Even When I'm the Potter, I'm Still the Clay

Emily Fischer Profile
Article by Emily Fischer
Communications Administrative Assistant

"And yet, O Lord, you are our Father. We are the clay, and you are the potter. We all are formed by your hand." Isaiah 64:8 NLT

Earlier this year, I started taking a pottery wheel class. Having been learning, honing my skills, and discovering how much I don’t know about pottery for 8 months now, there are a few significant analogies that keep me going back for more – other than it being a hobby that doubles as some self-care therapy for me.
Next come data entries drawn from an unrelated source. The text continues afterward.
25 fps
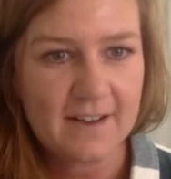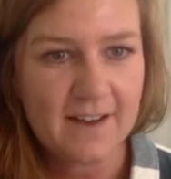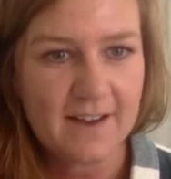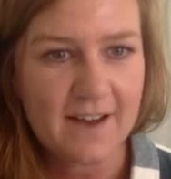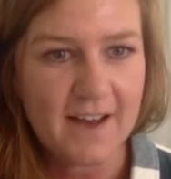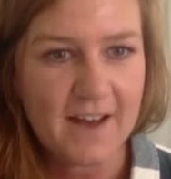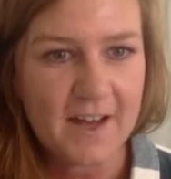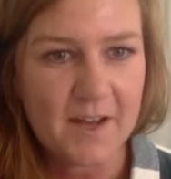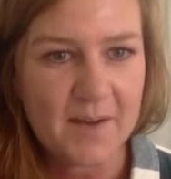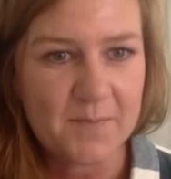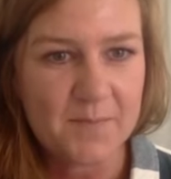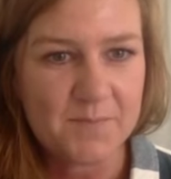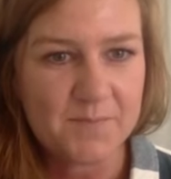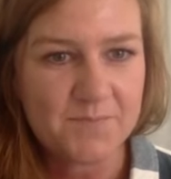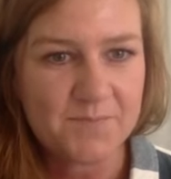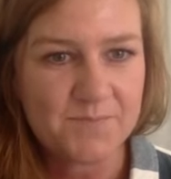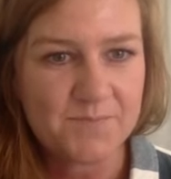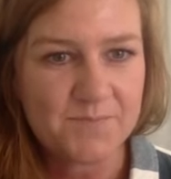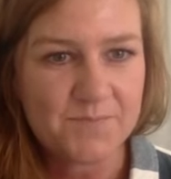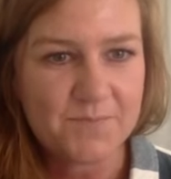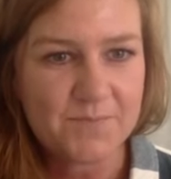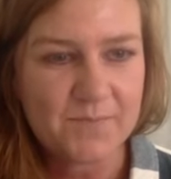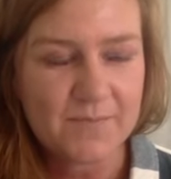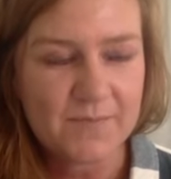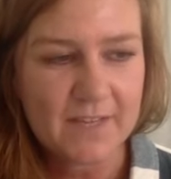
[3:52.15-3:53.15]

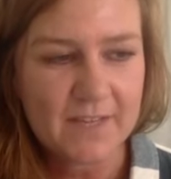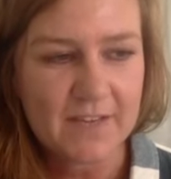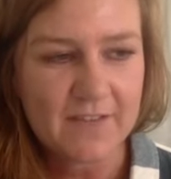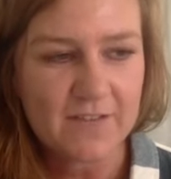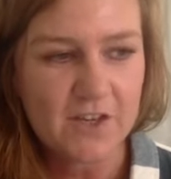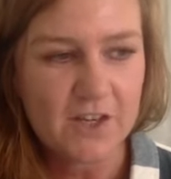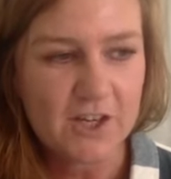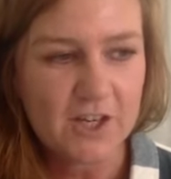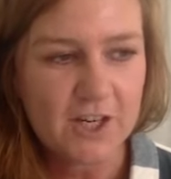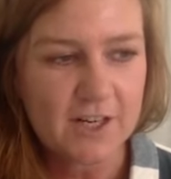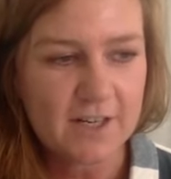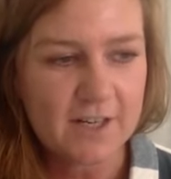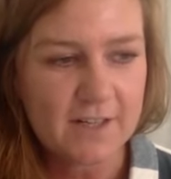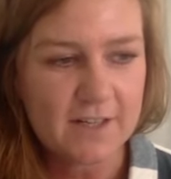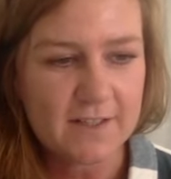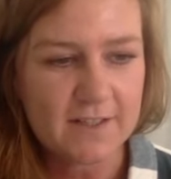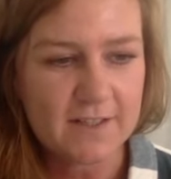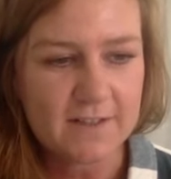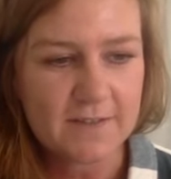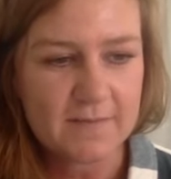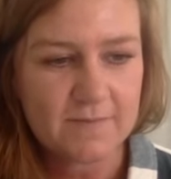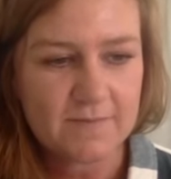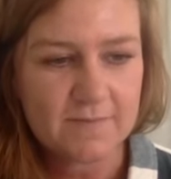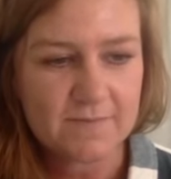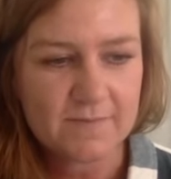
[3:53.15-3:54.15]
Um, if
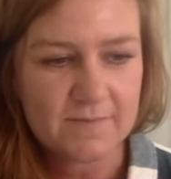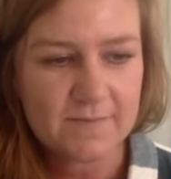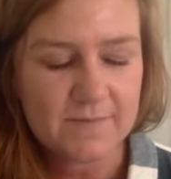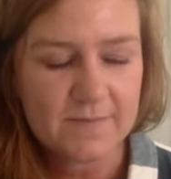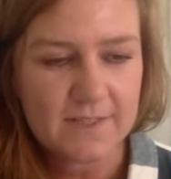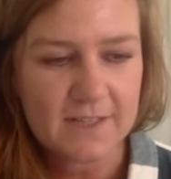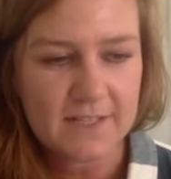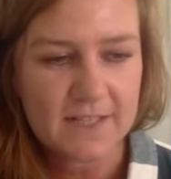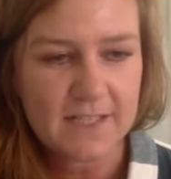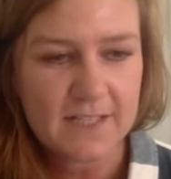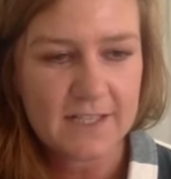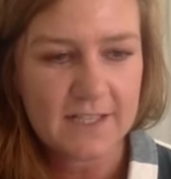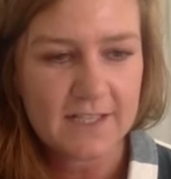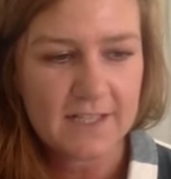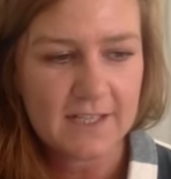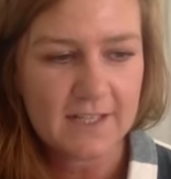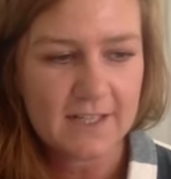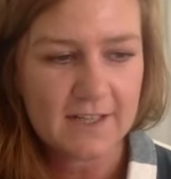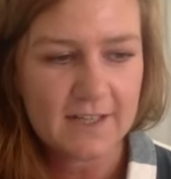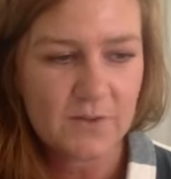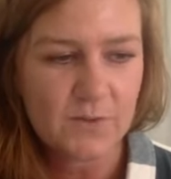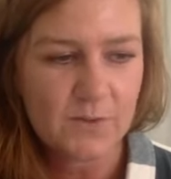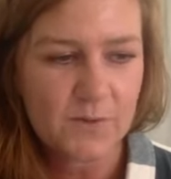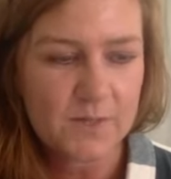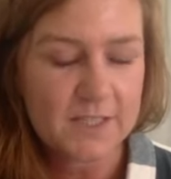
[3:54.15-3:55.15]
you're
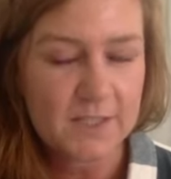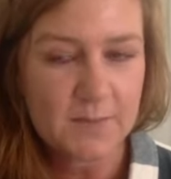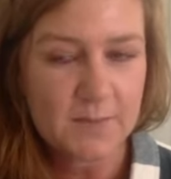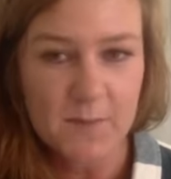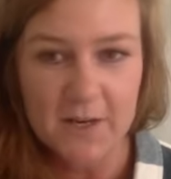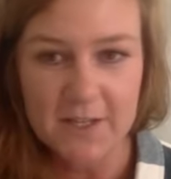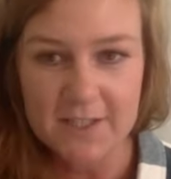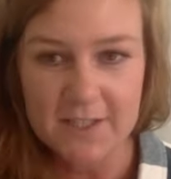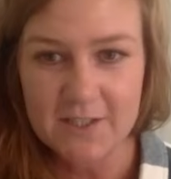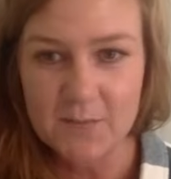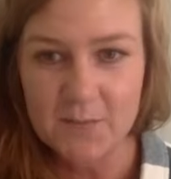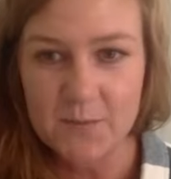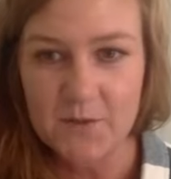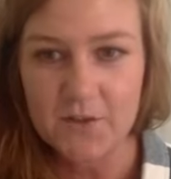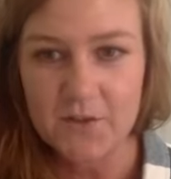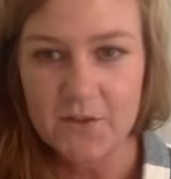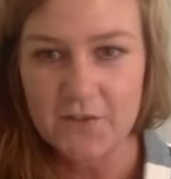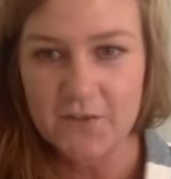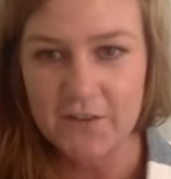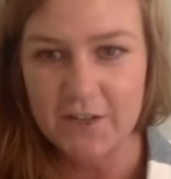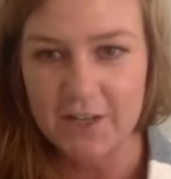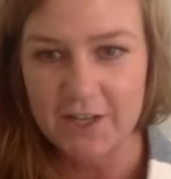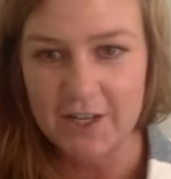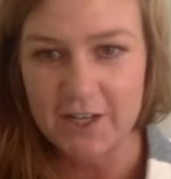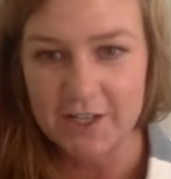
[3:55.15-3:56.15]
responsible
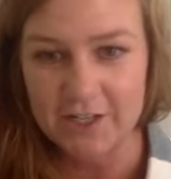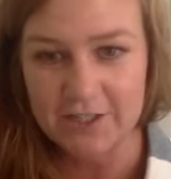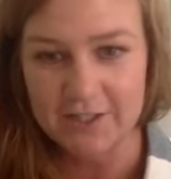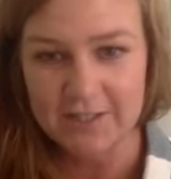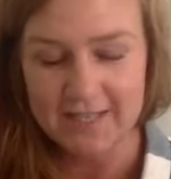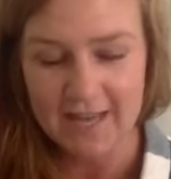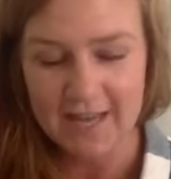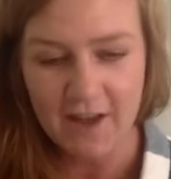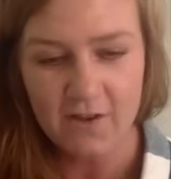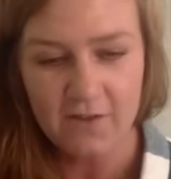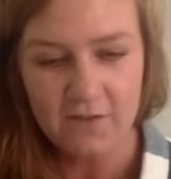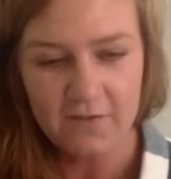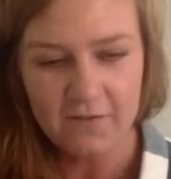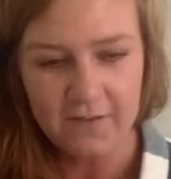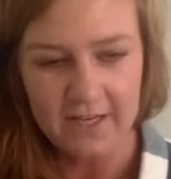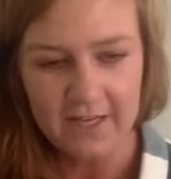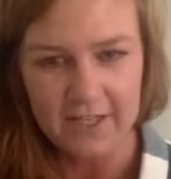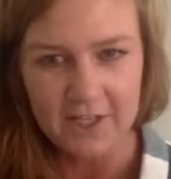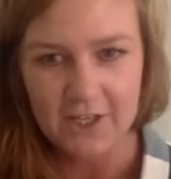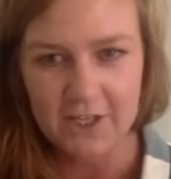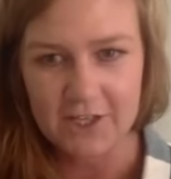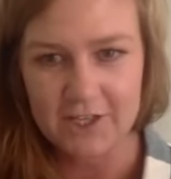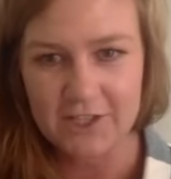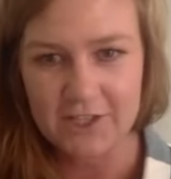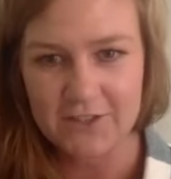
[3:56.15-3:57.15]
for yourself
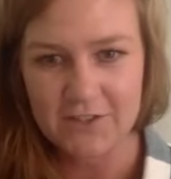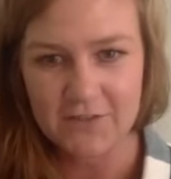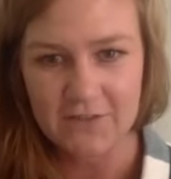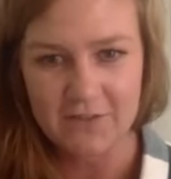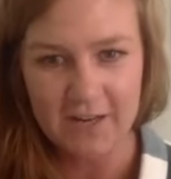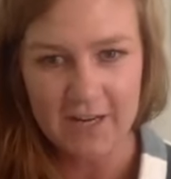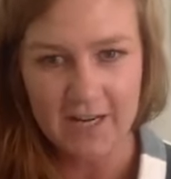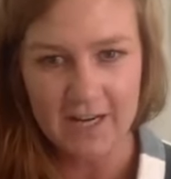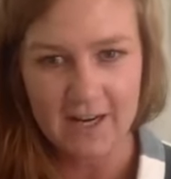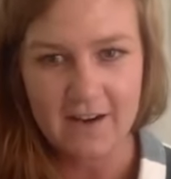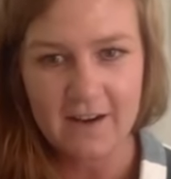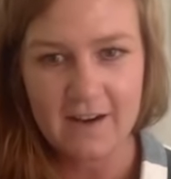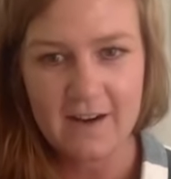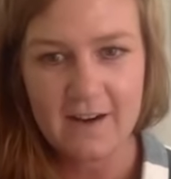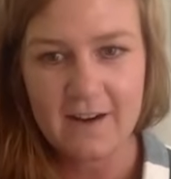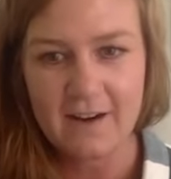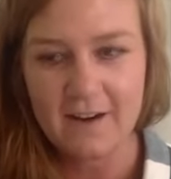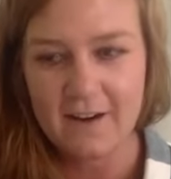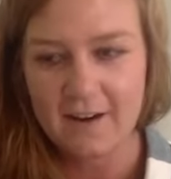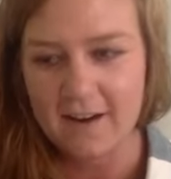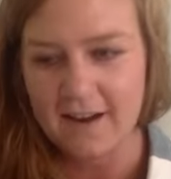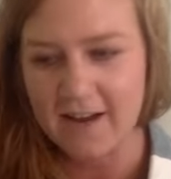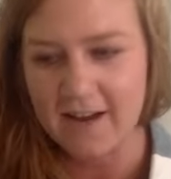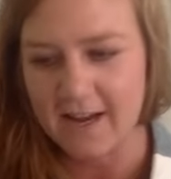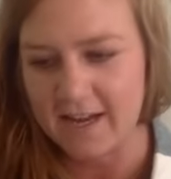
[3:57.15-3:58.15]
and your
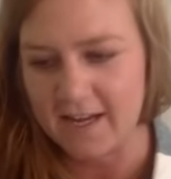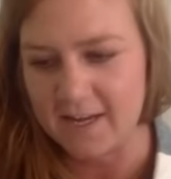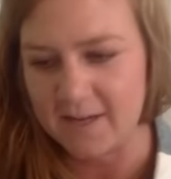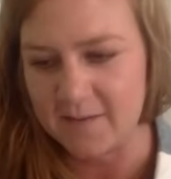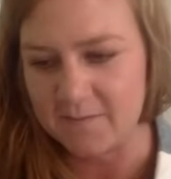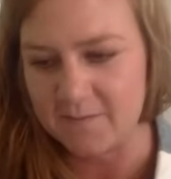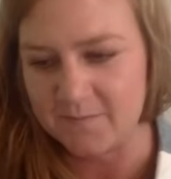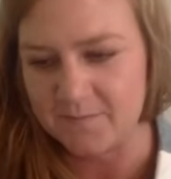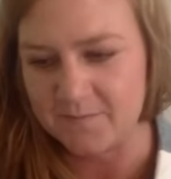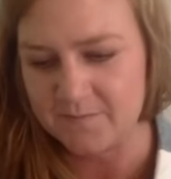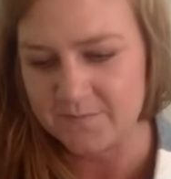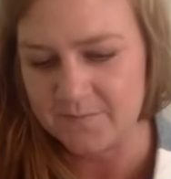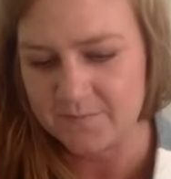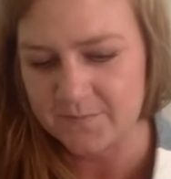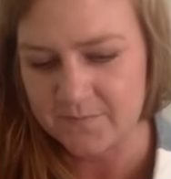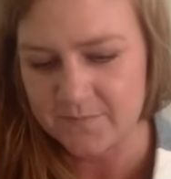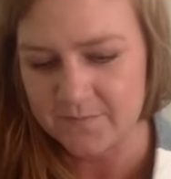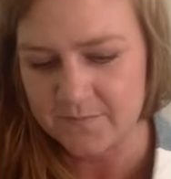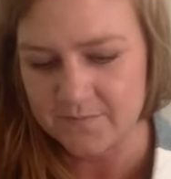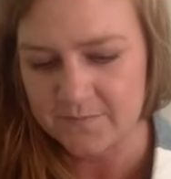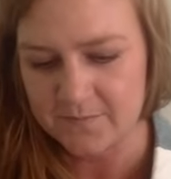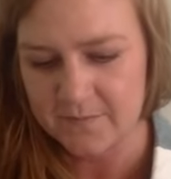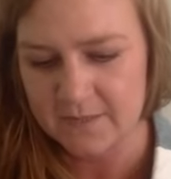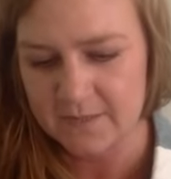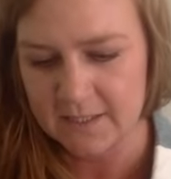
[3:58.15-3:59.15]
sphere, um,
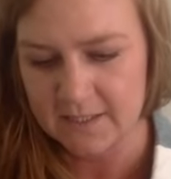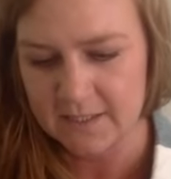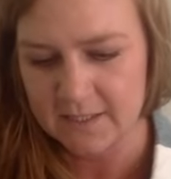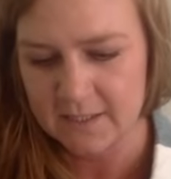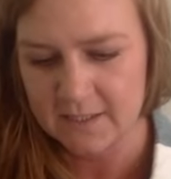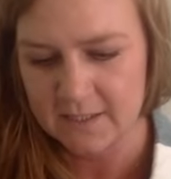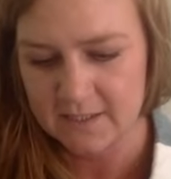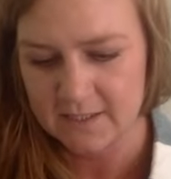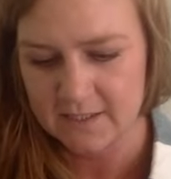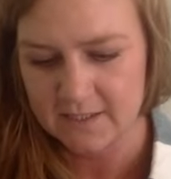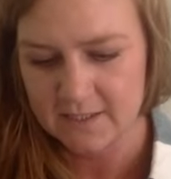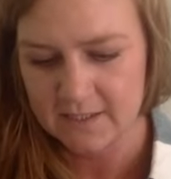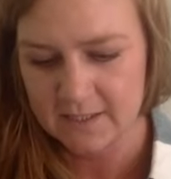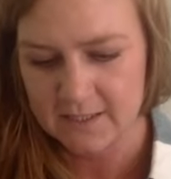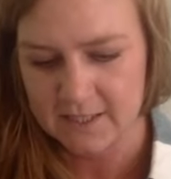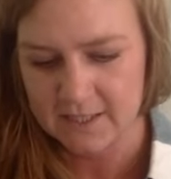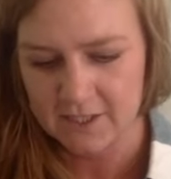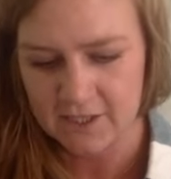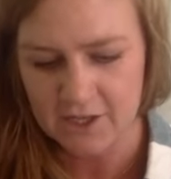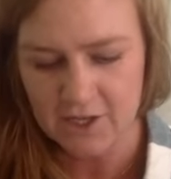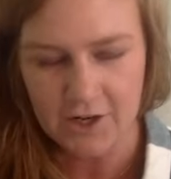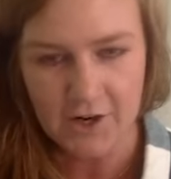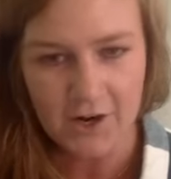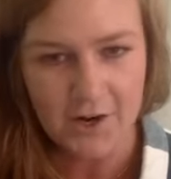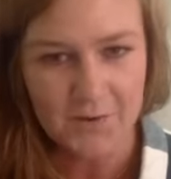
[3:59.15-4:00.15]

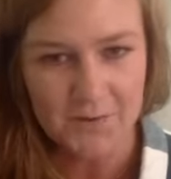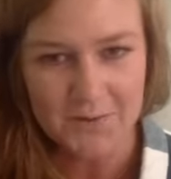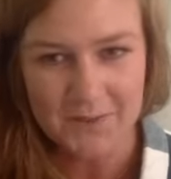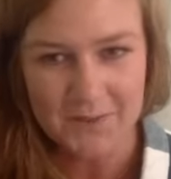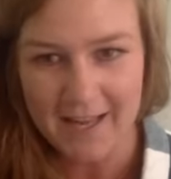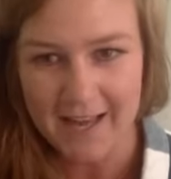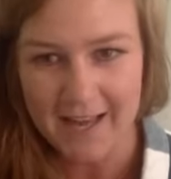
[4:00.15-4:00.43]
your own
  1. "Don’t let the clay boss you around,” my pottery teacher says. Most days, the clay tends to do what it wants and what comes out is what I get. Not so with God. As I attempt to turn a lump of mud into a usable creation, I marvel at how gentle my Abba’s hands are when He applies pressure in certain areas of my life to shape me. While it may hurt at the moment, I know it’s going to make me a more beautiful and useful vessel for His purposes.
  2. Rushing the process causes irreversible damage. There’s a lot of “hurry up and wait” in the pottery process. After a piece is thrown on the wheel, it must first dry out enough to be refined (or trimmed) but if it’s too dry, trimming won’t work. Next, you must wait until the piece is completely dry (or bone dry) before it can be fired. This is firing #1 - or the bisque firing. Once it’s bisque, it can now be decorated with special paints called glazes. Then, more drying before firing #2, which turns the glaze-decorated bisque into its final state: ceramic pottery. If at any point you get impatient and put pieces into the kiln too early, not only do you risk your creation blowing up but any others around it as well – which might be someone else’s masterpiece that they’ve spent hours or days on. Am I willing to risk a little patience for the guarantee that I won’t injure myself or those around me with my words or actions?
  3. We are at our weakest when we are “bone dry.” When clay is wet, it is incredibly malleable. When it’s “leather hard” it can still be trimmed. But once it’s bone dry, you either need to fire it into bisque or completely saturate it with water and turn it back into a lump of clay to be rethrown on the wheel. If a piece is dropped in the bone dry stage, it’ll shatter and be unrepairable. Any attempt at piecing it back together only guarantees cracks. As a lump of clay myself, do I surround myself with other lumps? Do I stay malleable and willing to learn from my fellow lumps? If not, I’ll be a bone dry Christian who desperately needs to be re-saturated with the Word and reshaped by the Potter.
  4. Even “ugly” pots have a purpose. Sometimes, my pots will get thin walls and slump in my hands. If it happens to come off the wheel in one piece, I think, “why not fire it anyway and see what happens?” These pieces seem to be the ones that people love the most! Why is that? They are far from perfect and the glaze I apply definitely doesn’t cover up the imperfections! My friends and family don’t seem to care that it’s obviously handmade – they care that when they look at it, it makes them smile and think of its maker. When someone looks at me and my imperfections, do they smile because, despite my flaws, I point them back to their Creator?

May you stay malleable in the Maker’s hands today as you point others back to the Creator, despite your imperfections.


Emily is currently the Communications Administrative Assistant for Gateway Woods. She has also worked as the Office Secretary.